-- Input --
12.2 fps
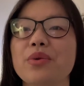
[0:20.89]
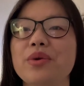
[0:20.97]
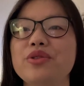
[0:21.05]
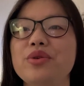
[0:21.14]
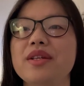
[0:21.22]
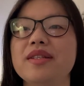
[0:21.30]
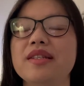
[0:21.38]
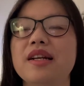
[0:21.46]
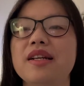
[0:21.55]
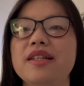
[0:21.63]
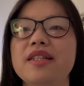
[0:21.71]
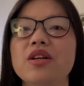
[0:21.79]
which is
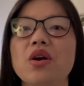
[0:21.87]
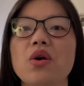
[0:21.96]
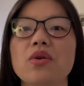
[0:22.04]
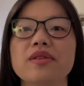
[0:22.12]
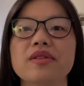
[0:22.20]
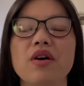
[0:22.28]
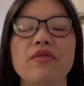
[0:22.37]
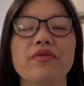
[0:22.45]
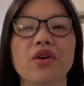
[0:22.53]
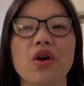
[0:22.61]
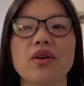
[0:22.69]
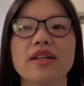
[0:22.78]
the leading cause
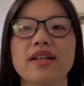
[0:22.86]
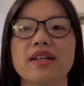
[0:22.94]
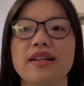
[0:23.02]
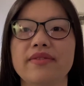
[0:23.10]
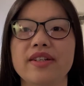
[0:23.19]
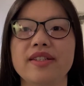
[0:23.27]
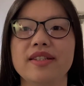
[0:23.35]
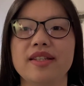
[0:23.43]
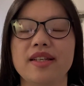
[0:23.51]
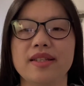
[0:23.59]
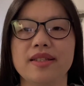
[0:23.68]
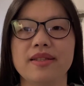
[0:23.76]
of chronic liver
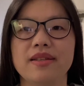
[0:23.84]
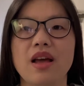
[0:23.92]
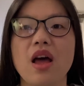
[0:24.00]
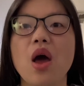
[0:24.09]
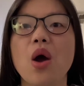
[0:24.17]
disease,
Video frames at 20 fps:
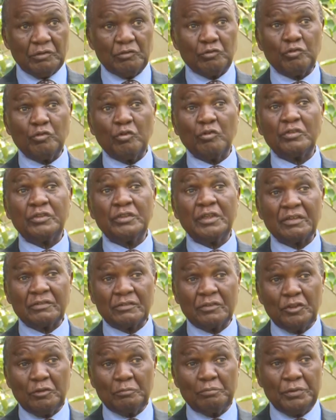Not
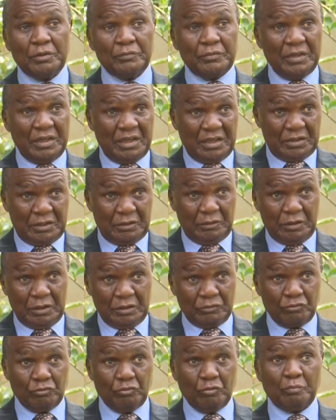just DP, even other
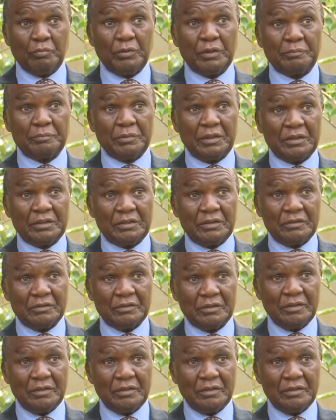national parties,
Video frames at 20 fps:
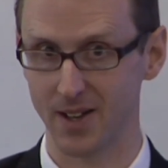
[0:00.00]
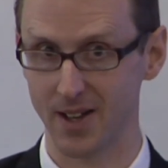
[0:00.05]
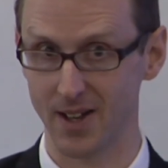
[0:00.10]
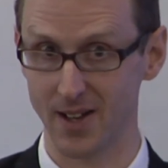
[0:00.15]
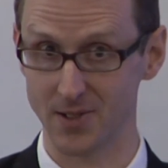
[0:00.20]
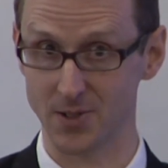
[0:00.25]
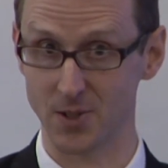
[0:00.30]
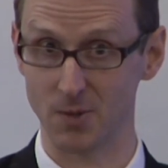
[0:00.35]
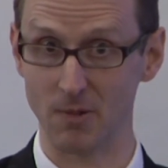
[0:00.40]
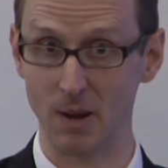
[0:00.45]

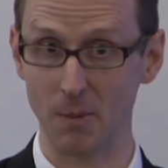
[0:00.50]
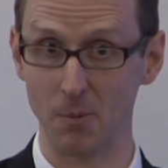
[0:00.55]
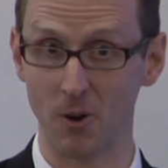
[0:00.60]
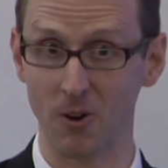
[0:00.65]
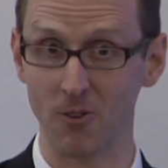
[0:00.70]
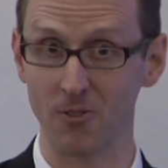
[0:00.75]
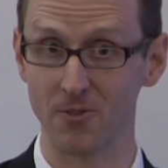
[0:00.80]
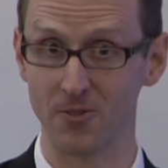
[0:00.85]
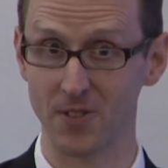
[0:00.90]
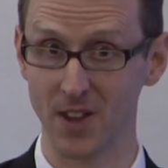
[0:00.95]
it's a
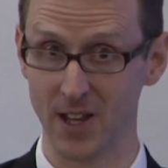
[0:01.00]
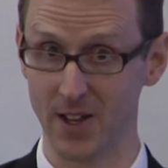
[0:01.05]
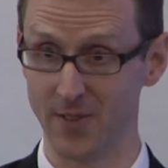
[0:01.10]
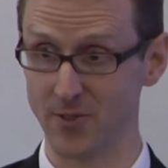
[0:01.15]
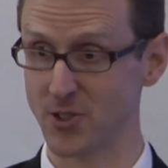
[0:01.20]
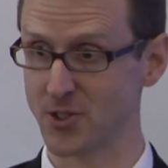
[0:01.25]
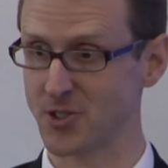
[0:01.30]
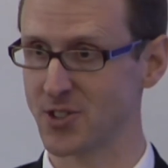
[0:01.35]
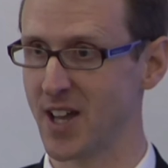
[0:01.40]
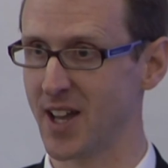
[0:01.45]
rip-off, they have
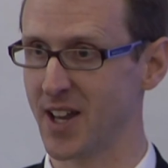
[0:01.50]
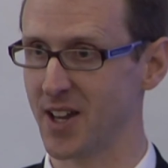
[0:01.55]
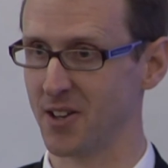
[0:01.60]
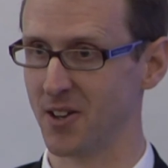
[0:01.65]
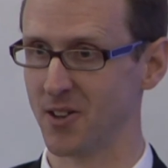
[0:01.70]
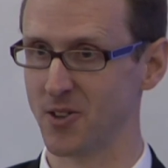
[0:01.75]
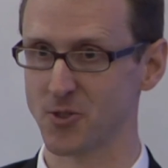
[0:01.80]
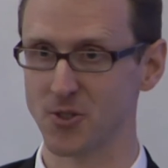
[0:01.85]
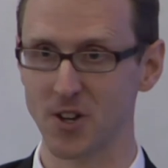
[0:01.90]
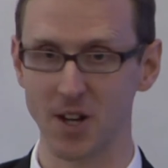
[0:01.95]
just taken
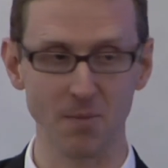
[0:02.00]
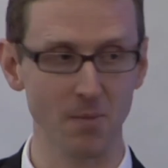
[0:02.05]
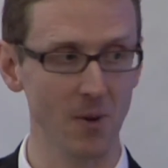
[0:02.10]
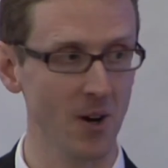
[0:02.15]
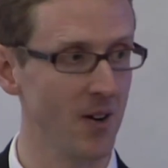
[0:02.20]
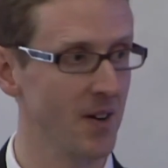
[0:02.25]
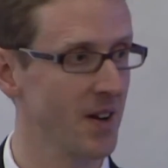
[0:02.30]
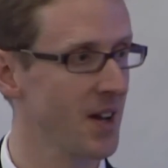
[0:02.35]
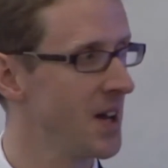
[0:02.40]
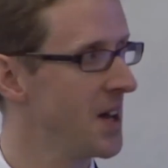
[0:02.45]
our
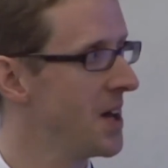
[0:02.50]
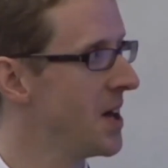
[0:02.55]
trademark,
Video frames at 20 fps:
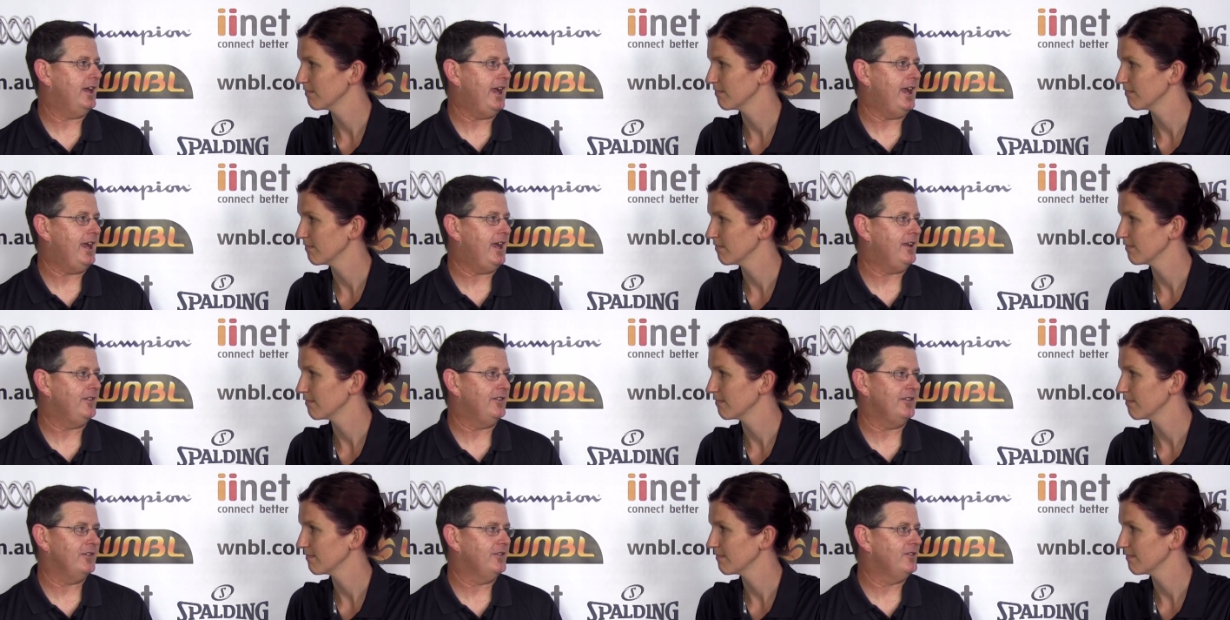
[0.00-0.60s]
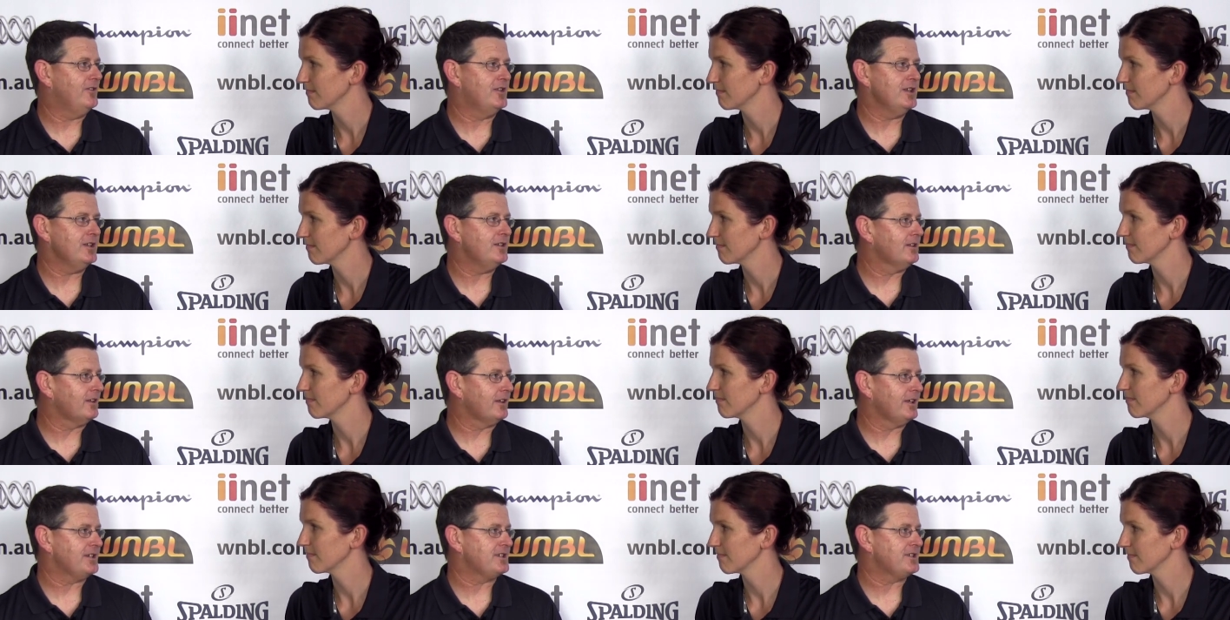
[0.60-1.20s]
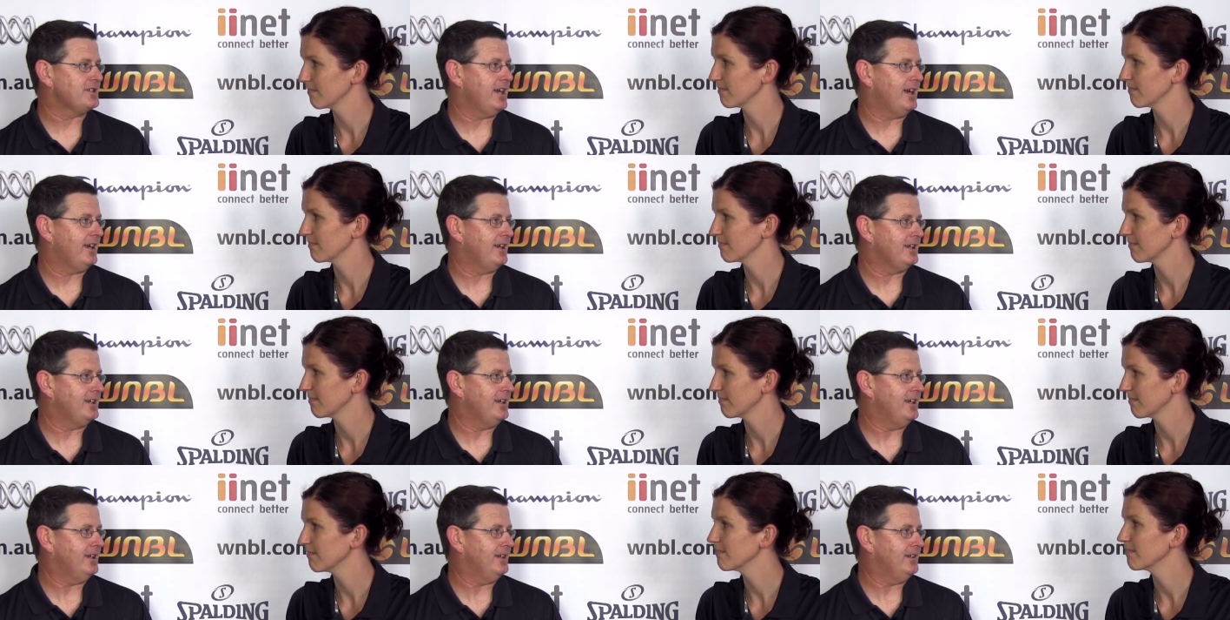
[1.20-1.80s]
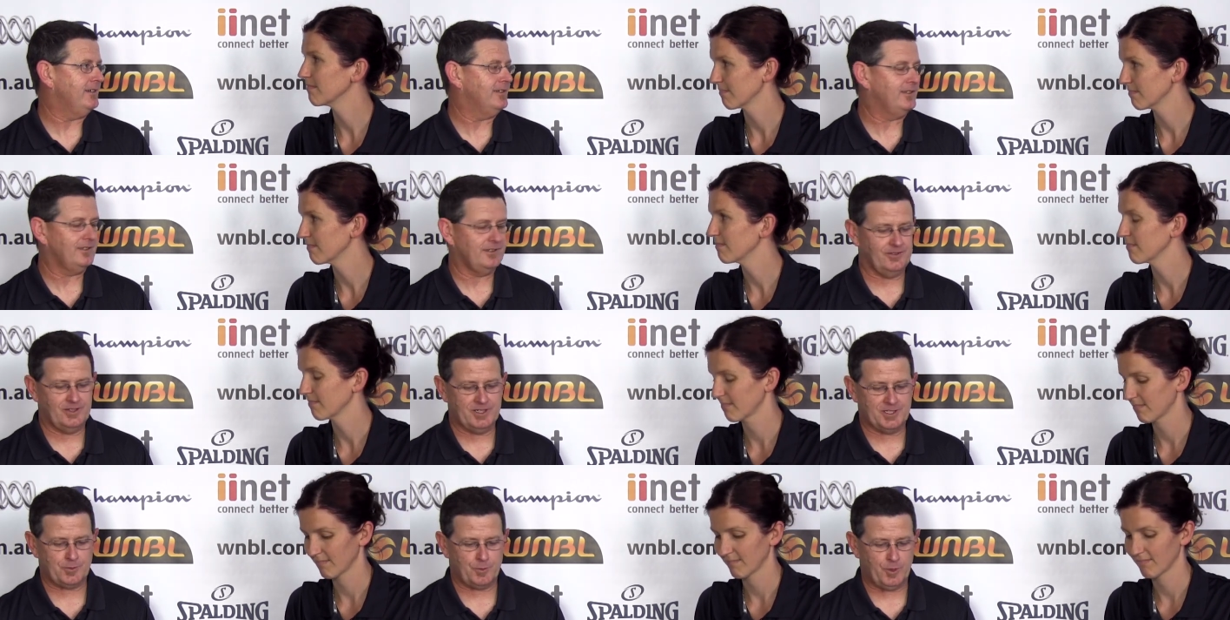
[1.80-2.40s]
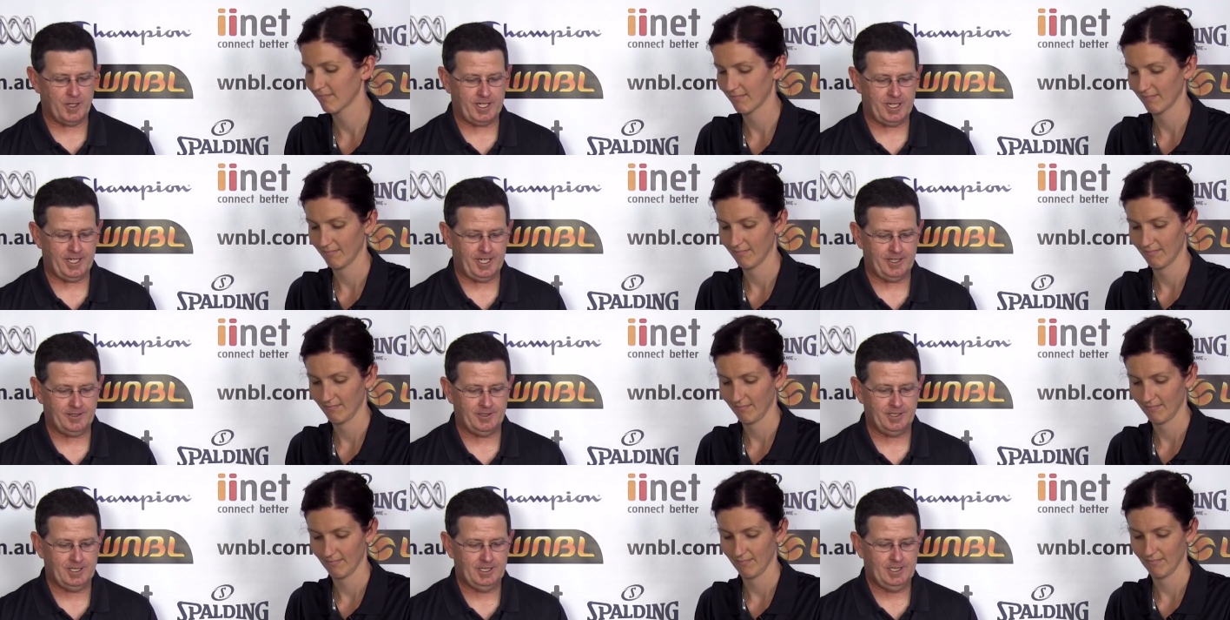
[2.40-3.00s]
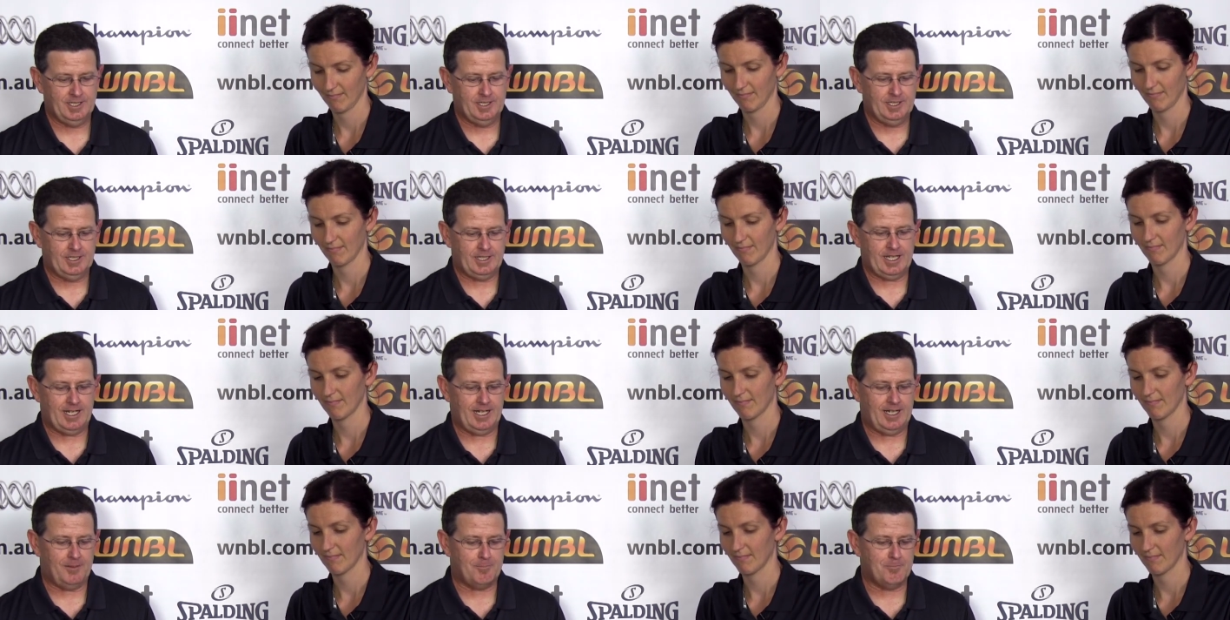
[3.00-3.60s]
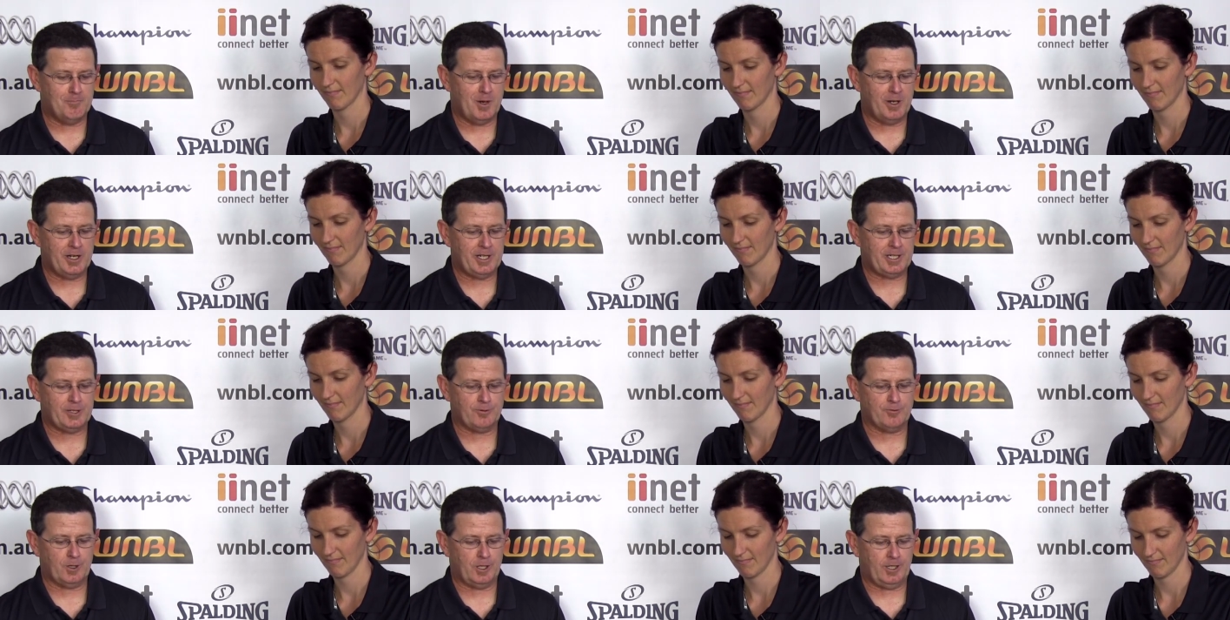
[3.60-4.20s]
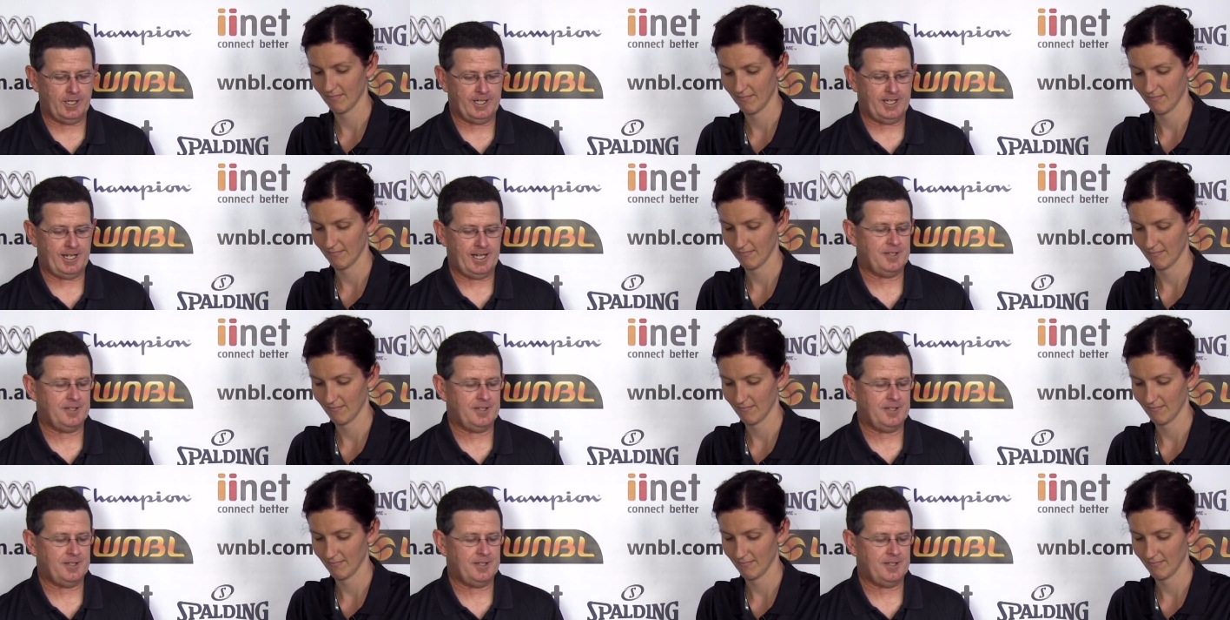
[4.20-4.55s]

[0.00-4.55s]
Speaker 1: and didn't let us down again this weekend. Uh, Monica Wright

-- About this exercise --
Could you repeat all of the data exactly, minus the pictures?

-- Response below --
12.2 fps
[0:20.89]
[0:20.97]
[0:21.05]
[0:21.14]
[0:21.22]
[0:21.30]
[0:21.38]
[0:21.46]
[0:21.55]
[0:21.63]
[0:21.71]
[0:21.79]
which is
[0:21.87]
[0:21.96]
[0:22.04]
[0:22.12]
[0:22.20]
[0:22.28]
[0:22.37]
[0:22.45]
[0:22.53]
[0:22.61]
[0:22.69]
[0:22.78]
the leading cause
[0:22.86]
[0:22.94]
[0:23.02]
[0:23.10]
[0:23.19]
[0:23.27]
[0:23.35]
[0:23.43]
[0:23.51]
[0:23.59]
[0:23.68]
[0:23.76]
of chronic liver
[0:23.84]
[0:23.92]
[0:24.00]
[0:24.09]
[0:24.17]
disease,
Video frames at 20 fps:
Not
just DP, even other
national parties,
Video frames at 20 fps:
[0:00.00]
[0:00.05]
[0:00.10]
[0:00.15]
[0:00.20]
[0:00.25]
[0:00.30]
[0:00.35]
[0:00.40]
[0:00.45]

[0:00.50]
[0:00.55]
[0:00.60]
[0:00.65]
[0:00.70]
[0:00.75]
[0:00.80]
[0:00.85]
[0:00.90]
[0:00.95]
it's a
[0:01.00]
[0:01.05]
[0:01.10]
[0:01.15]
[0:01.20]
[0:01.25]
[0:01.30]
[0:01.35]
[0:01.40]
[0:01.45]
rip-off, they have
[0:01.50]
[0:01.55]
[0:01.60]
[0:01.65]
[0:01.70]
[0:01.75]
[0:01.80]
[0:01.85]
[0:01.90]
[0:01.95]
just taken
[0:02.00]
[0:02.05]
[0:02.10]
[0:02.15]
[0:02.20]
[0:02.25]
[0:02.30]
[0:02.35]
[0:02.40]
[0:02.45]
our
[0:02.50]
[0:02.55]
trademark,
Video frames at 20 fps:
[0.00-0.60s]
[0.60-1.20s]
[1.20-1.80s]
[1.80-2.40s]
[2.40-3.00s]
[3.00-3.60s]
[3.60-4.20s]
[4.20-4.55s]

[0.00-4.55s]
Speaker 1: and didn't let us down again this weekend. Uh, Monica Wright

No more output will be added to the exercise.